Segment Open

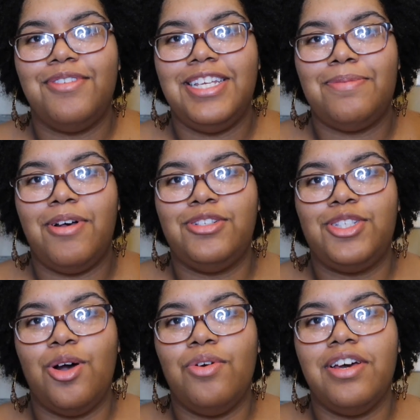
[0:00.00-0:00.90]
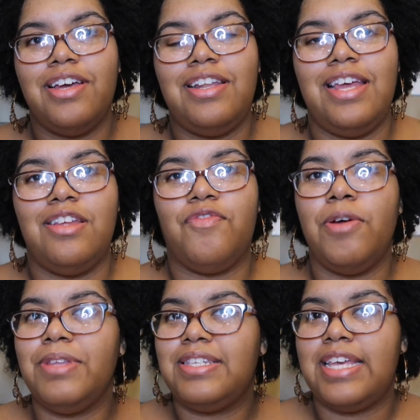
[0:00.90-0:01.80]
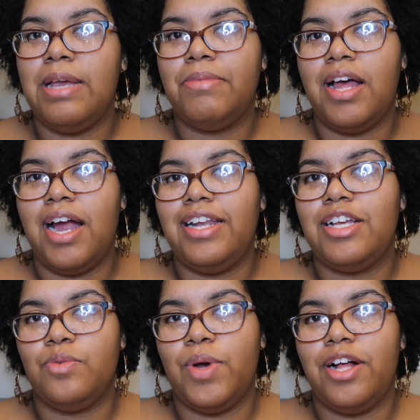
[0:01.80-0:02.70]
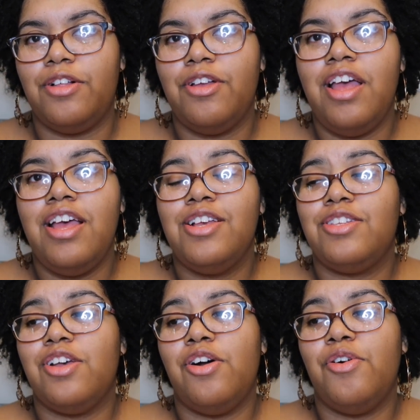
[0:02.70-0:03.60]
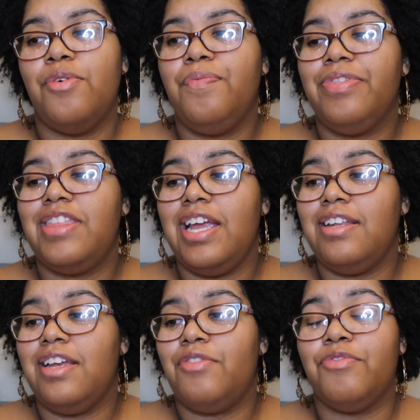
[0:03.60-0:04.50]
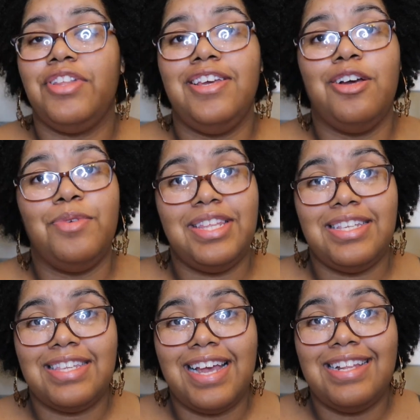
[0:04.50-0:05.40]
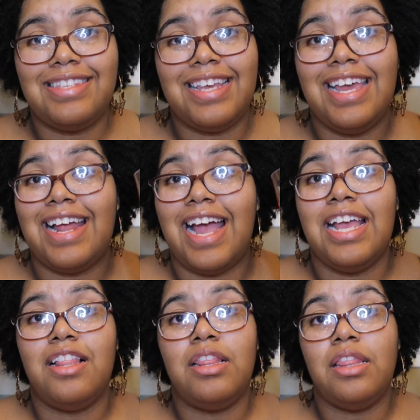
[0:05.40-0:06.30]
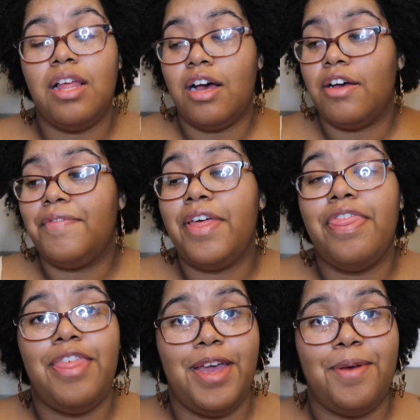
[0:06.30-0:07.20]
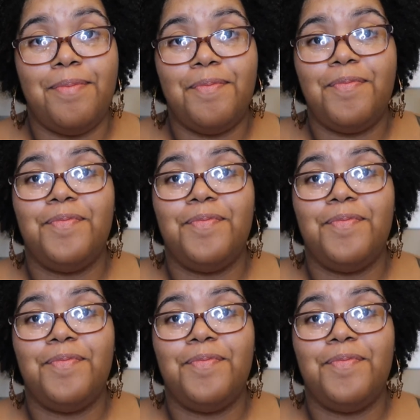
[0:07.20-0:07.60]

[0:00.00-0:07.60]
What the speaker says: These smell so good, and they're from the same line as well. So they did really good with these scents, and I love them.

Segment Closed
Segment Open

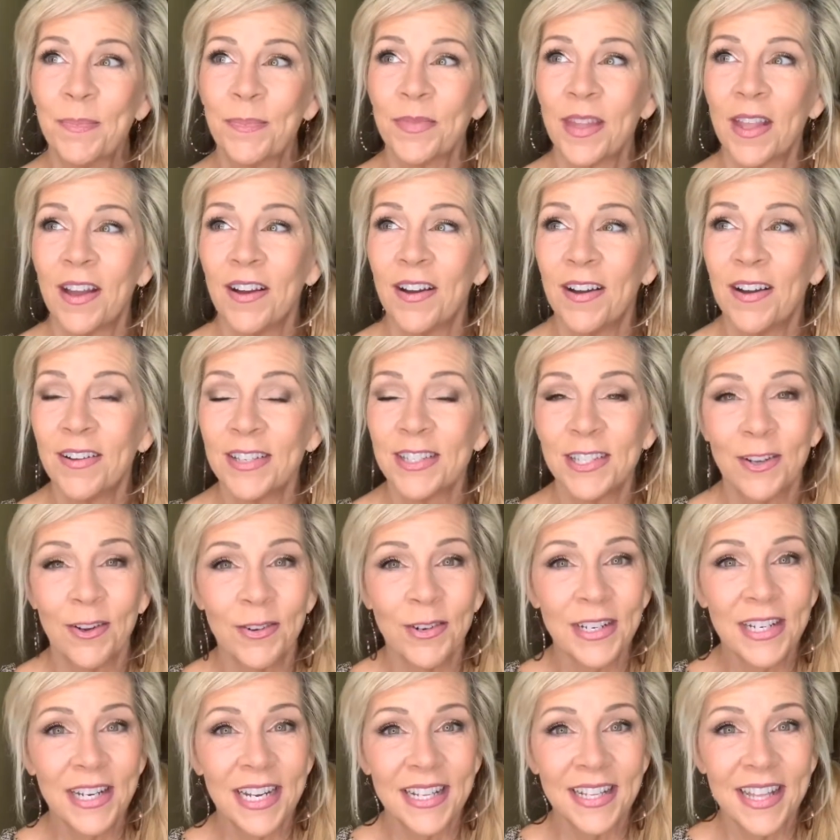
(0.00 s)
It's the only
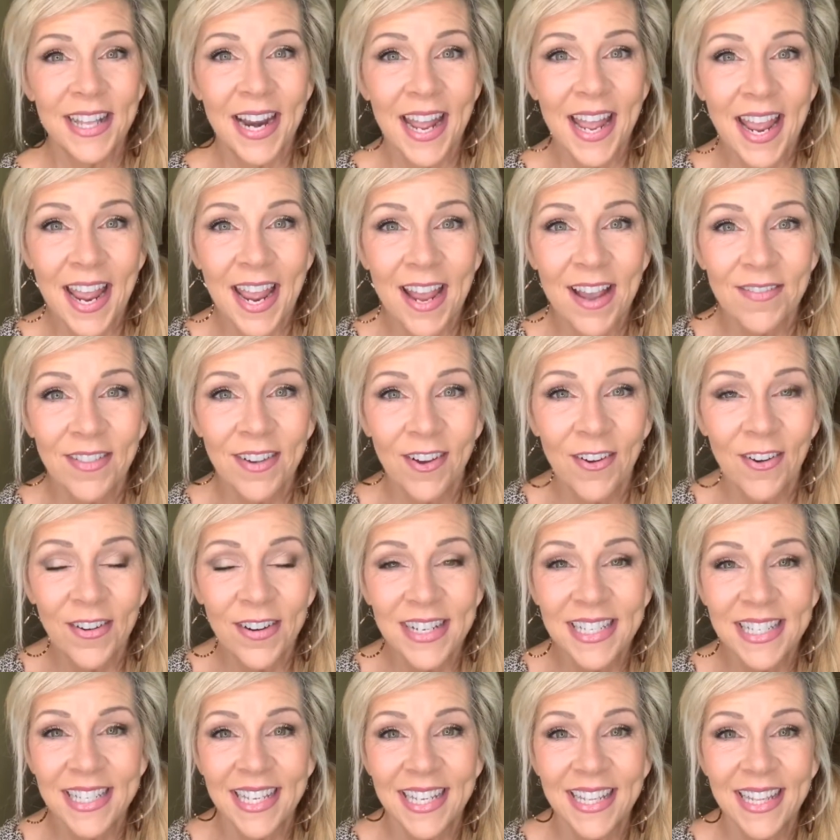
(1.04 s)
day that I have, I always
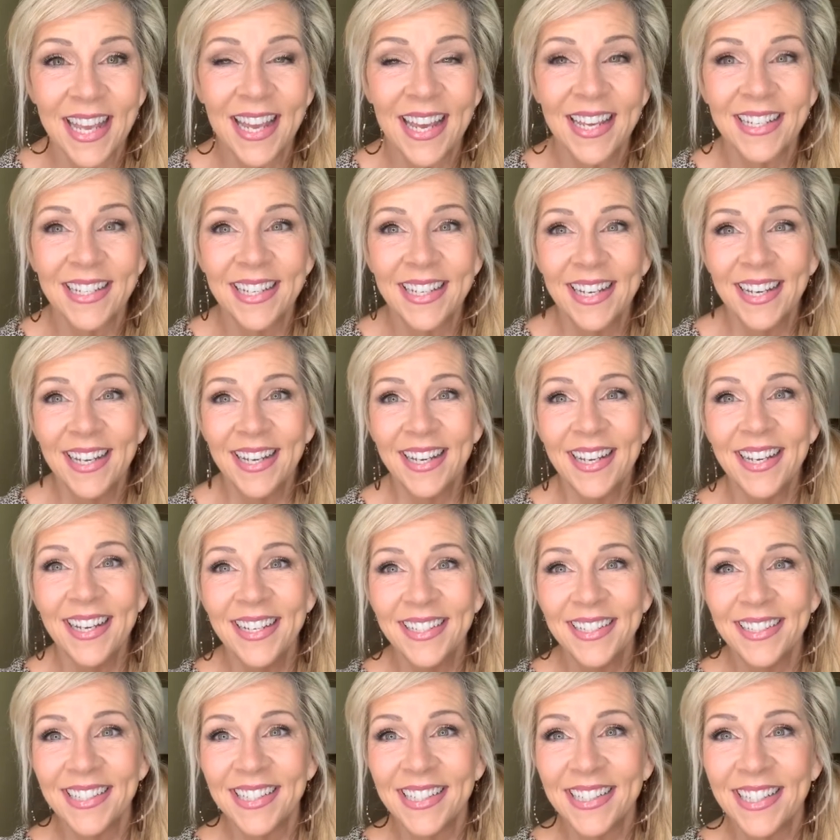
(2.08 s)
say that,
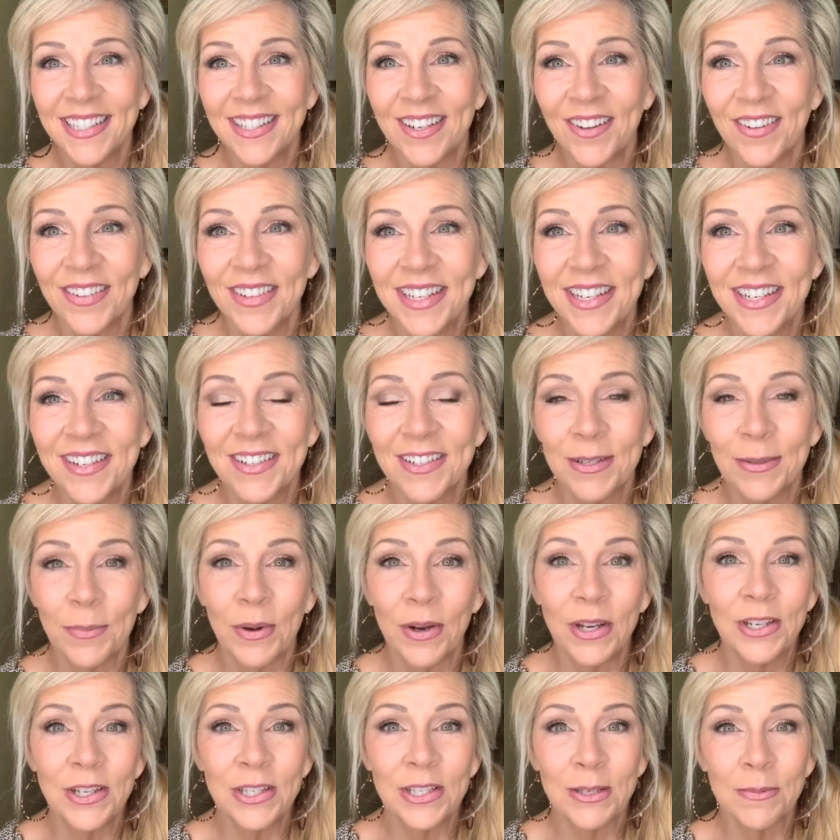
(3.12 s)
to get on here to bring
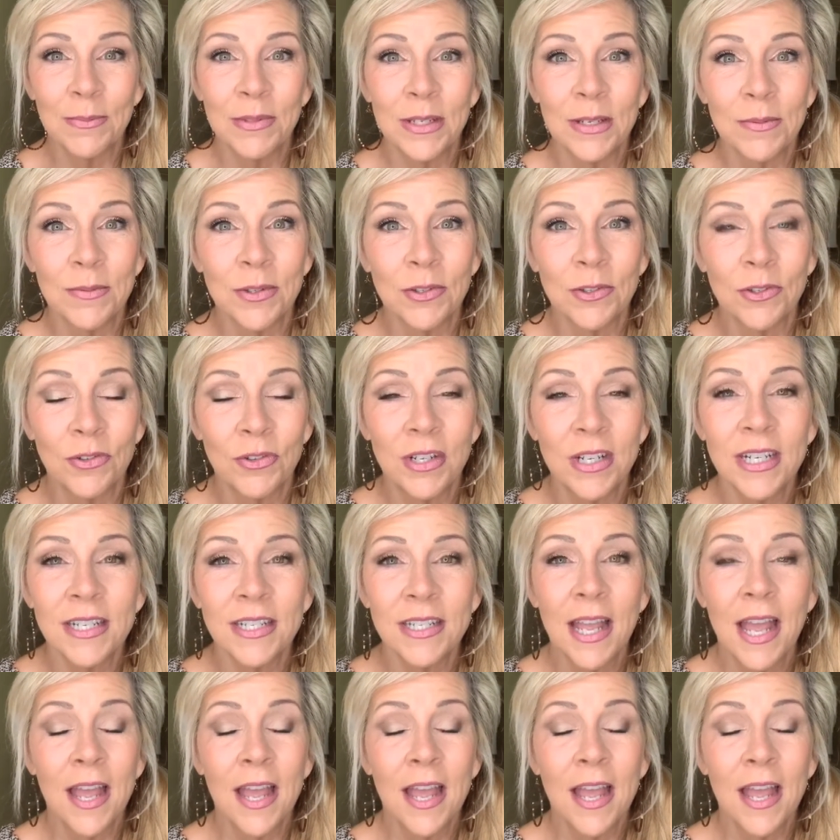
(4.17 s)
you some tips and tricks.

Segment Closed
Segment Open

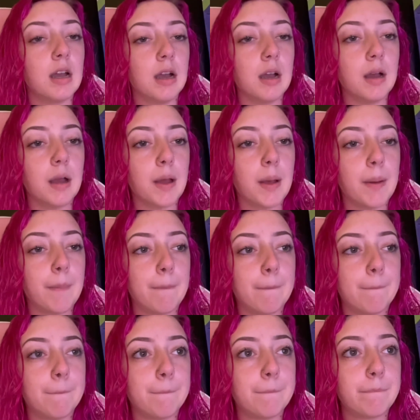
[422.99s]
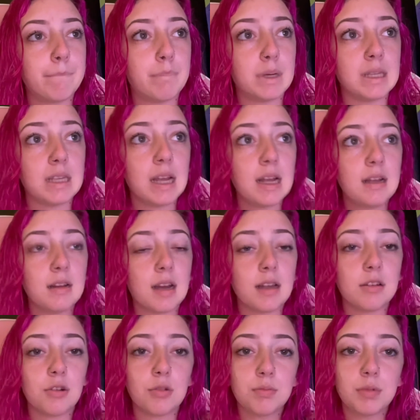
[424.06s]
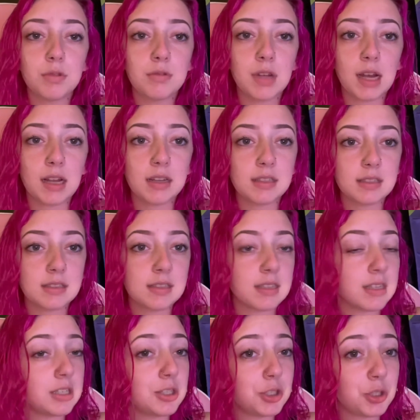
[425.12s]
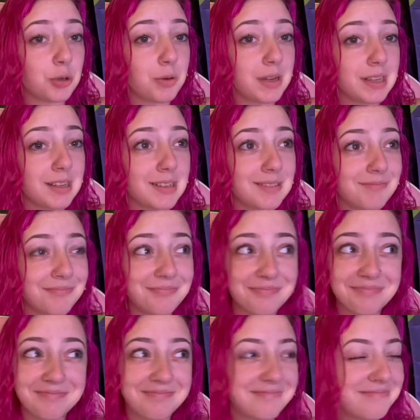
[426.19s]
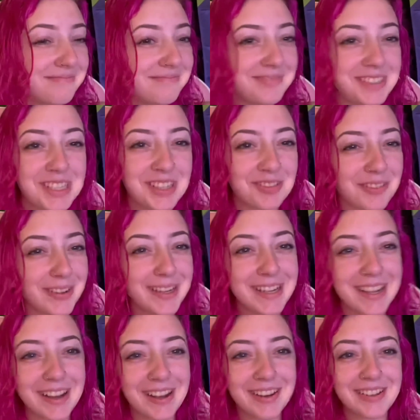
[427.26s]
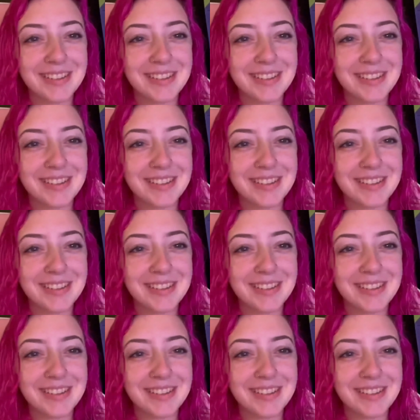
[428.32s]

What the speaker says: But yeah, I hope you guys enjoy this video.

Segment Closed

— WHAT YOU SHOULD DO —
Using the data above, transcribe exactly the lines between those containing "[0:00.00-0:00.90]" and "[0:00.00-0:07.60]", inclusive, and leave every picture behind.

— THE COMPLETED TASK —
[0:00.00-0:00.90]
[0:00.90-0:01.80]
[0:01.80-0:02.70]
[0:02.70-0:03.60]
[0:03.60-0:04.50]
[0:04.50-0:05.40]
[0:05.40-0:06.30]
[0:06.30-0:07.20]
[0:07.20-0:07.60]

[0:00.00-0:07.60]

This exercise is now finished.